— PROVIDED INFORMATION —

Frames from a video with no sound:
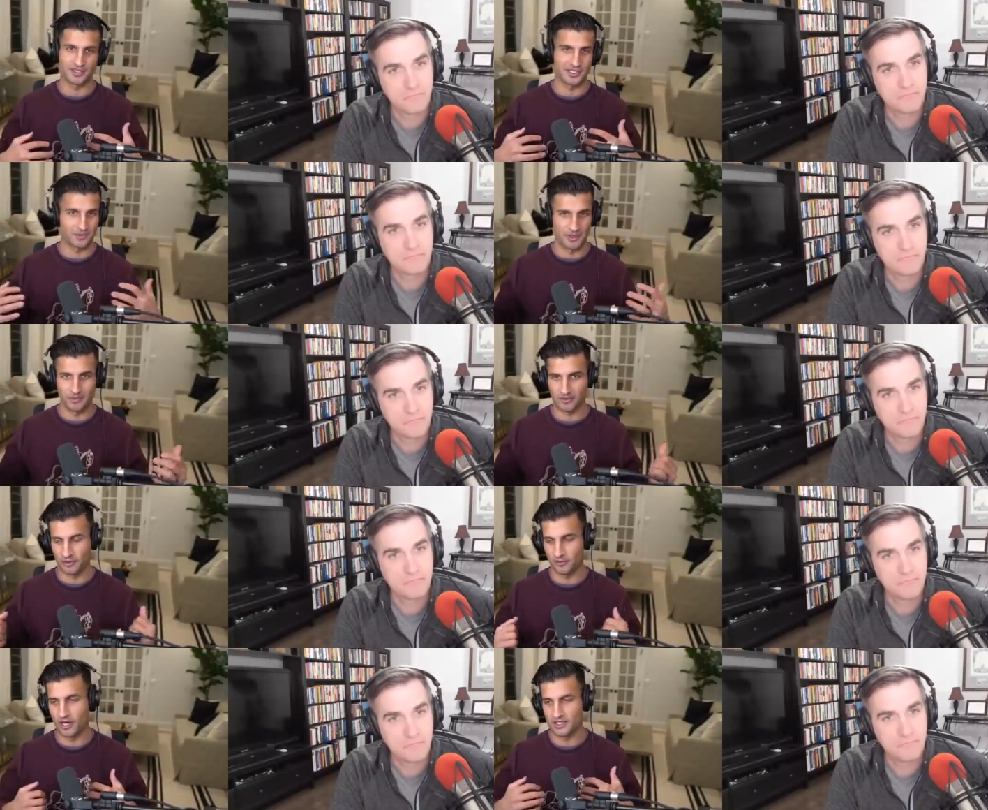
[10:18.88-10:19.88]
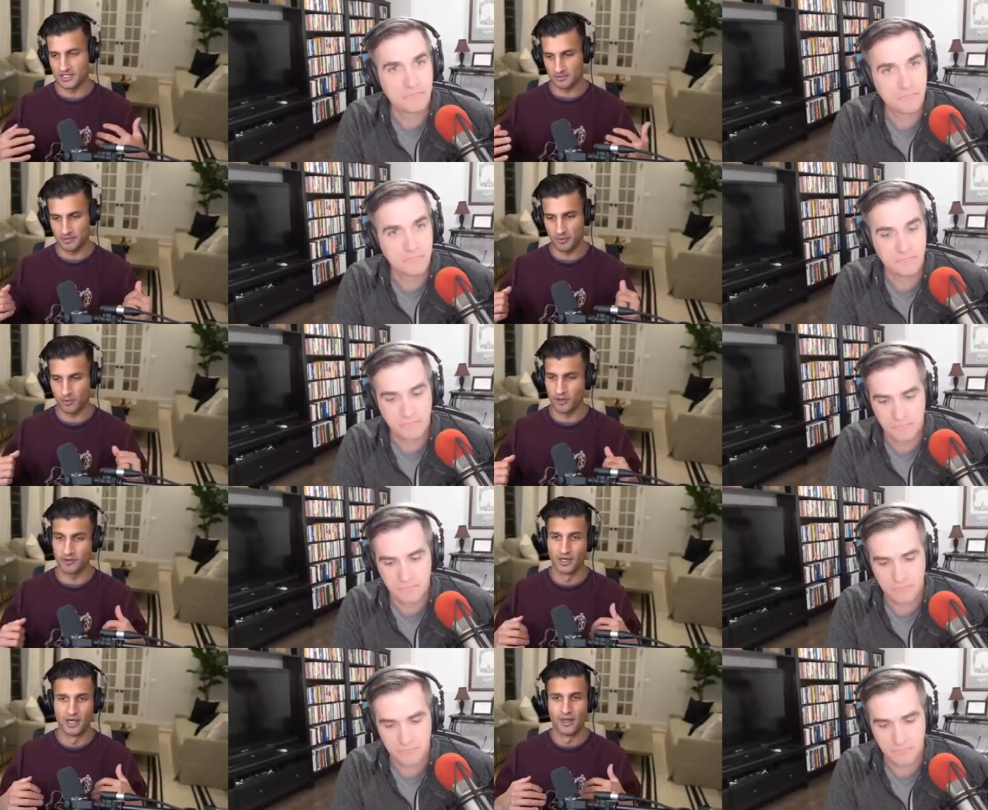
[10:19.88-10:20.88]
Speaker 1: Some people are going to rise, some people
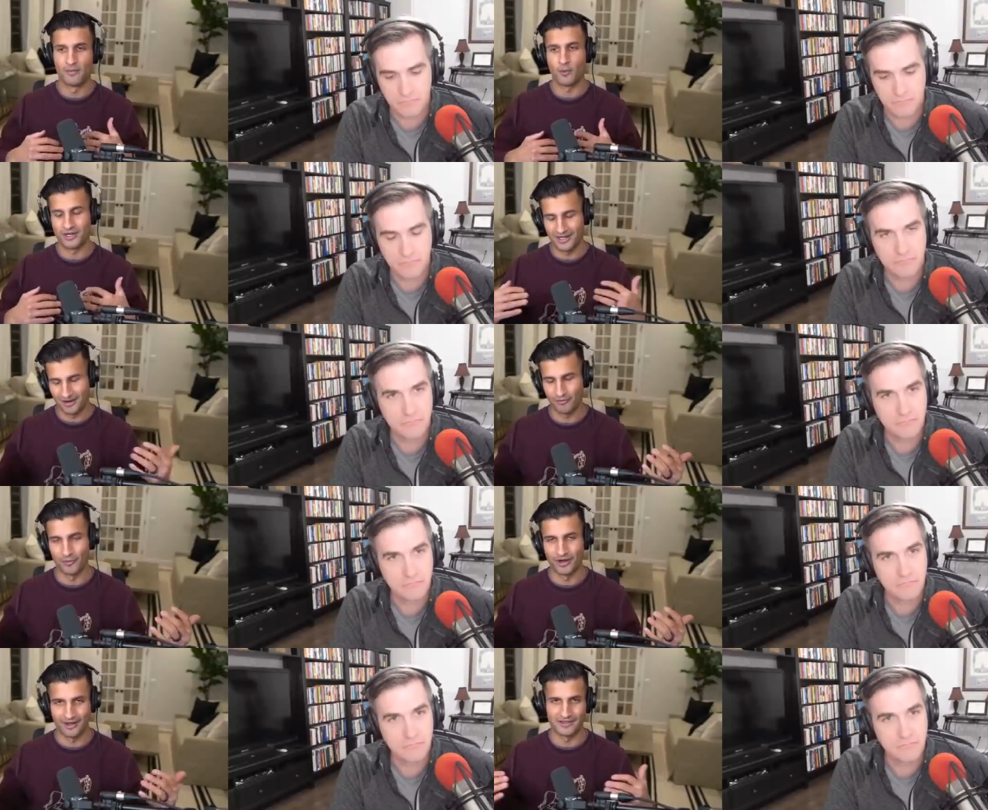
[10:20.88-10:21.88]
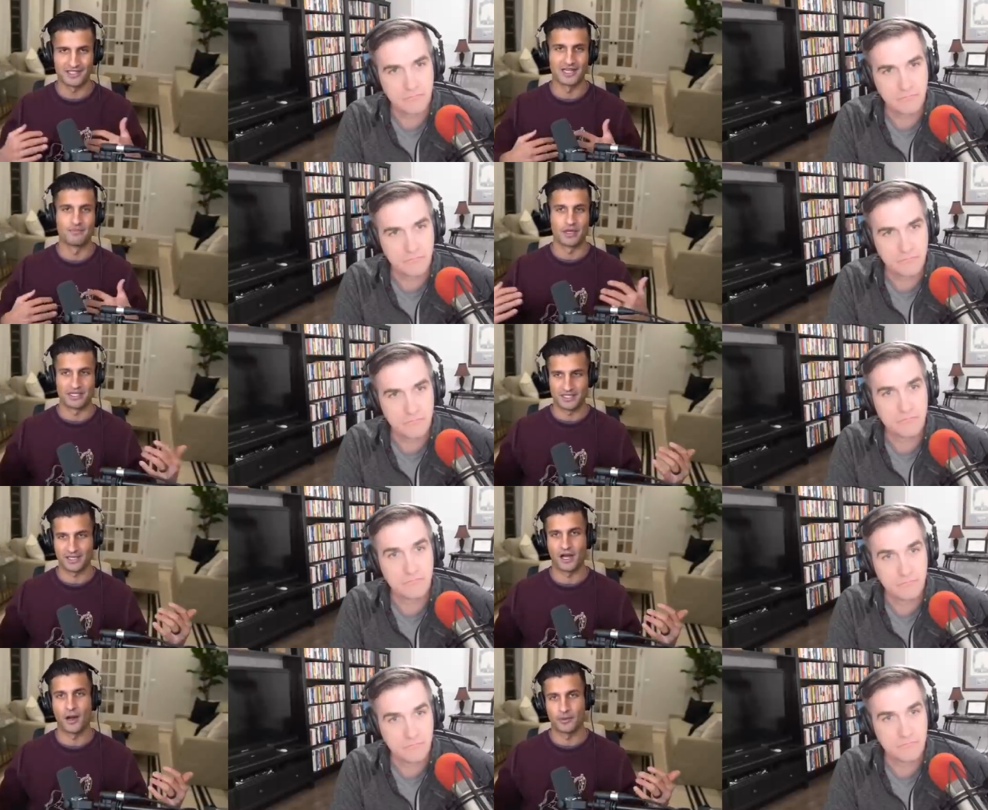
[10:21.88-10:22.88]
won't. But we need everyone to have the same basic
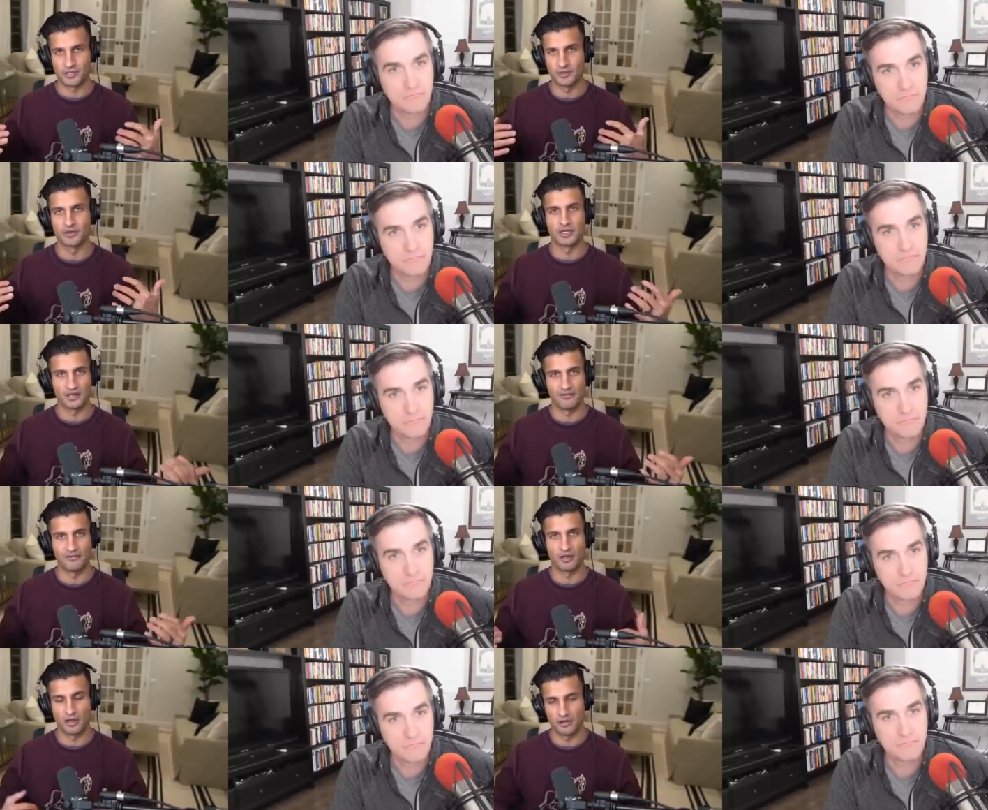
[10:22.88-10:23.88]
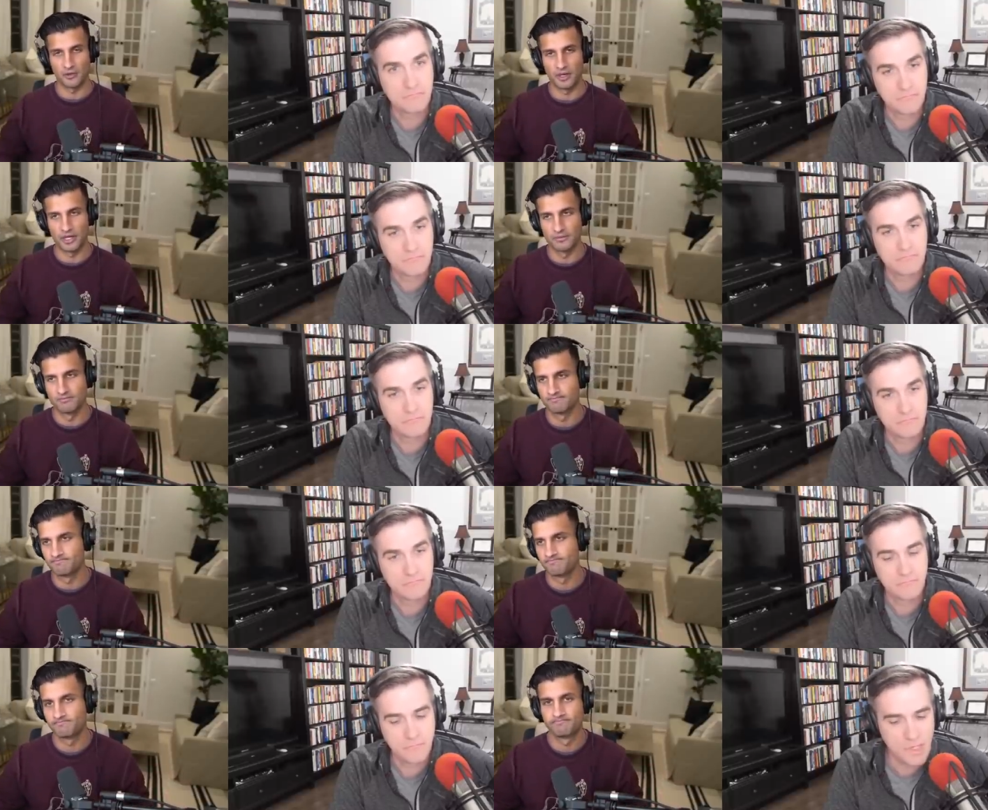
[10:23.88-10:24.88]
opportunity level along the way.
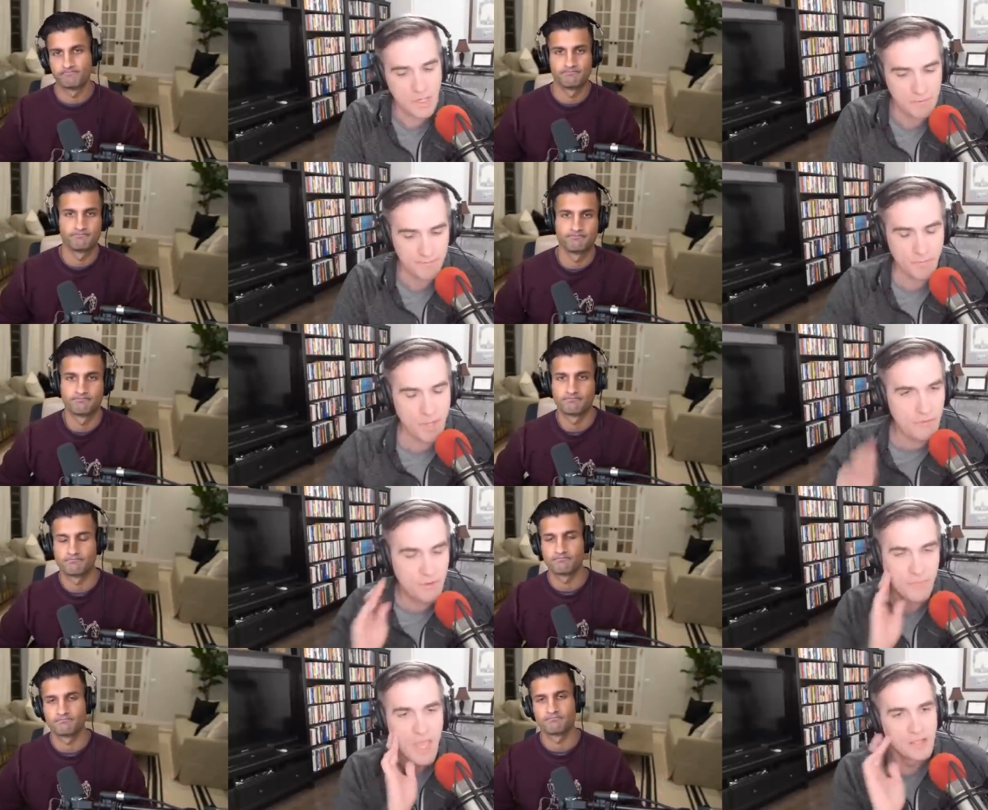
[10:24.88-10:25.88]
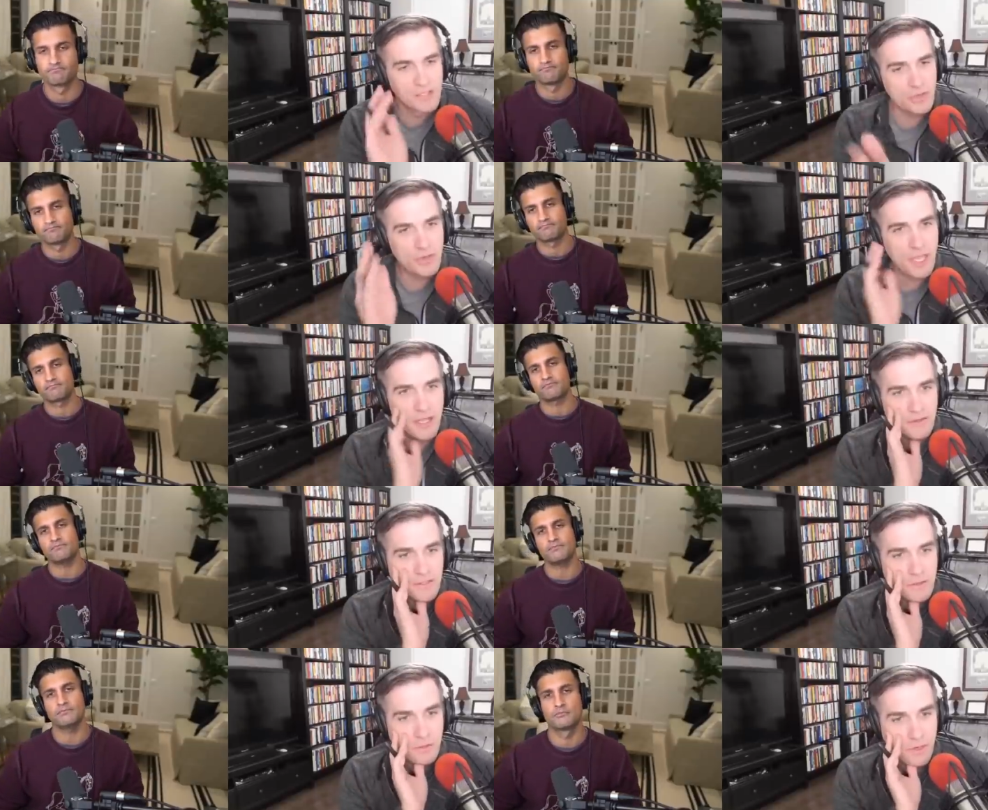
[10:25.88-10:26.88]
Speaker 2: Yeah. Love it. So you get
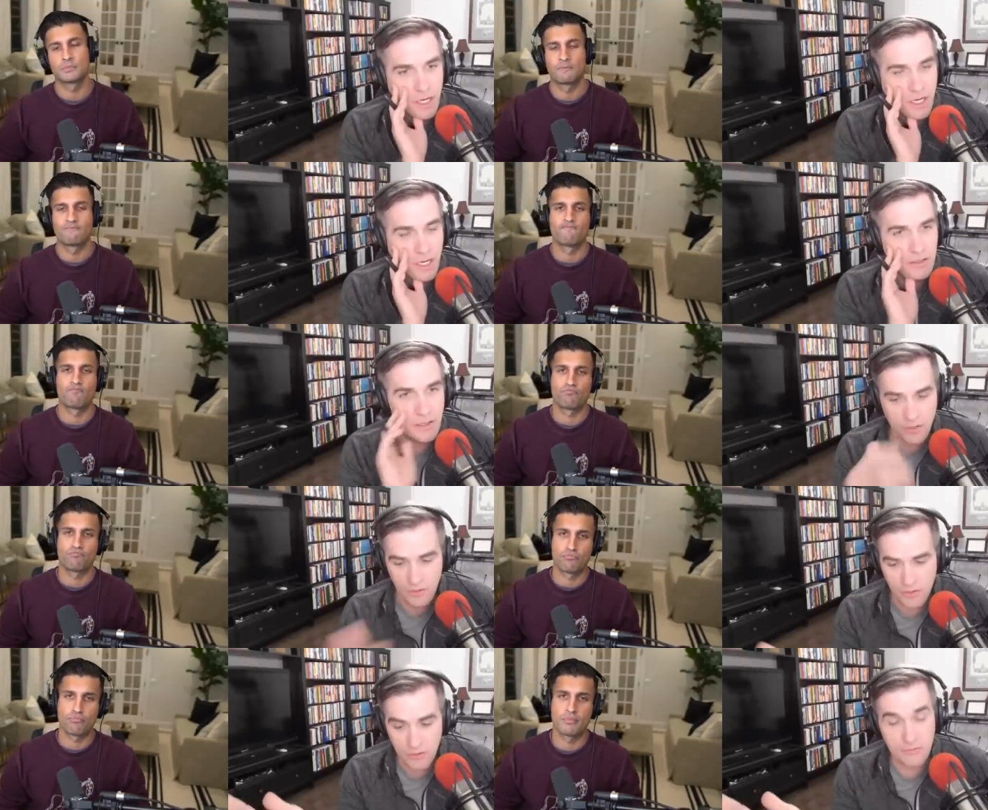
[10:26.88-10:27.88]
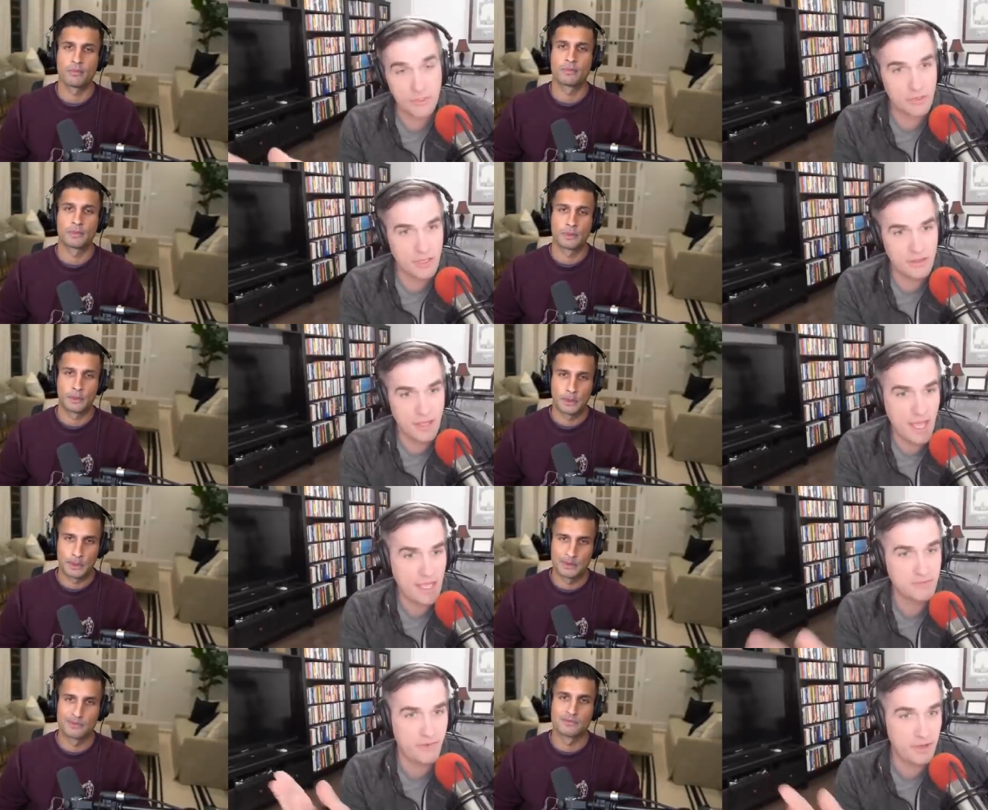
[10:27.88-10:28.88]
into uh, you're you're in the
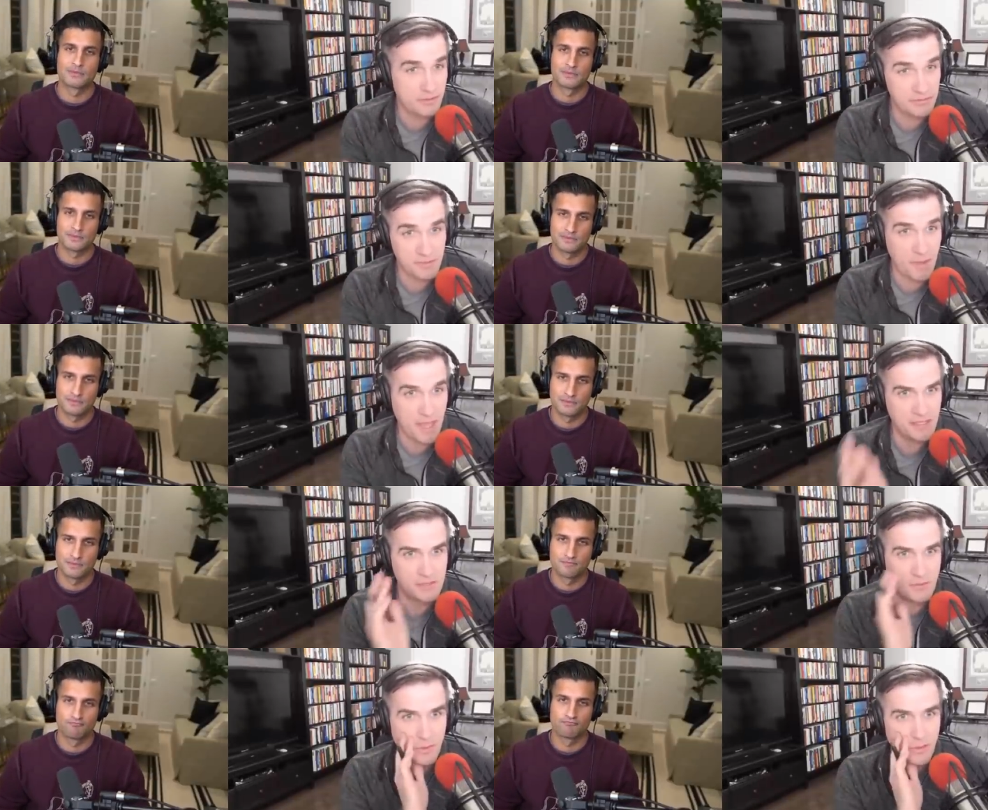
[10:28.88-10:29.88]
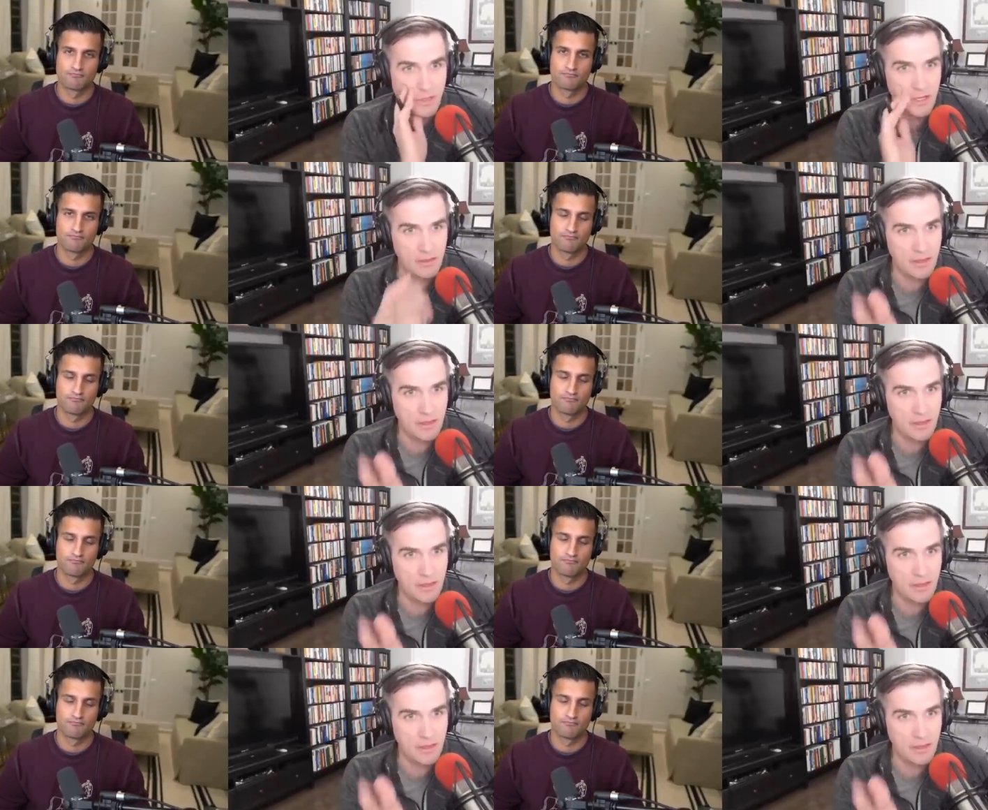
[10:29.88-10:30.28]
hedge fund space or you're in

— THE PROBLEM —
What I need is every record written out exactly, minus the pictures.

— EXERCISE RESPONSE —
Frames from a video with no sound:
[10:18.88-10:19.88]
[10:19.88-10:20.88]
Speaker 1: Some people are going to rise, some people
[10:20.88-10:21.88]
[10:21.88-10:22.88]
won't. But we need everyone to have the same basic
[10:22.88-10:23.88]
[10:23.88-10:24.88]
opportunity level along the way.
[10:24.88-10:25.88]
[10:25.88-10:26.88]
Speaker 2: Yeah. Love it. So you get
[10:26.88-10:27.88]
[10:27.88-10:28.88]
into uh, you're you're in the
[10:28.88-10:29.88]
[10:29.88-10:30.28]
hedge fund space or you're in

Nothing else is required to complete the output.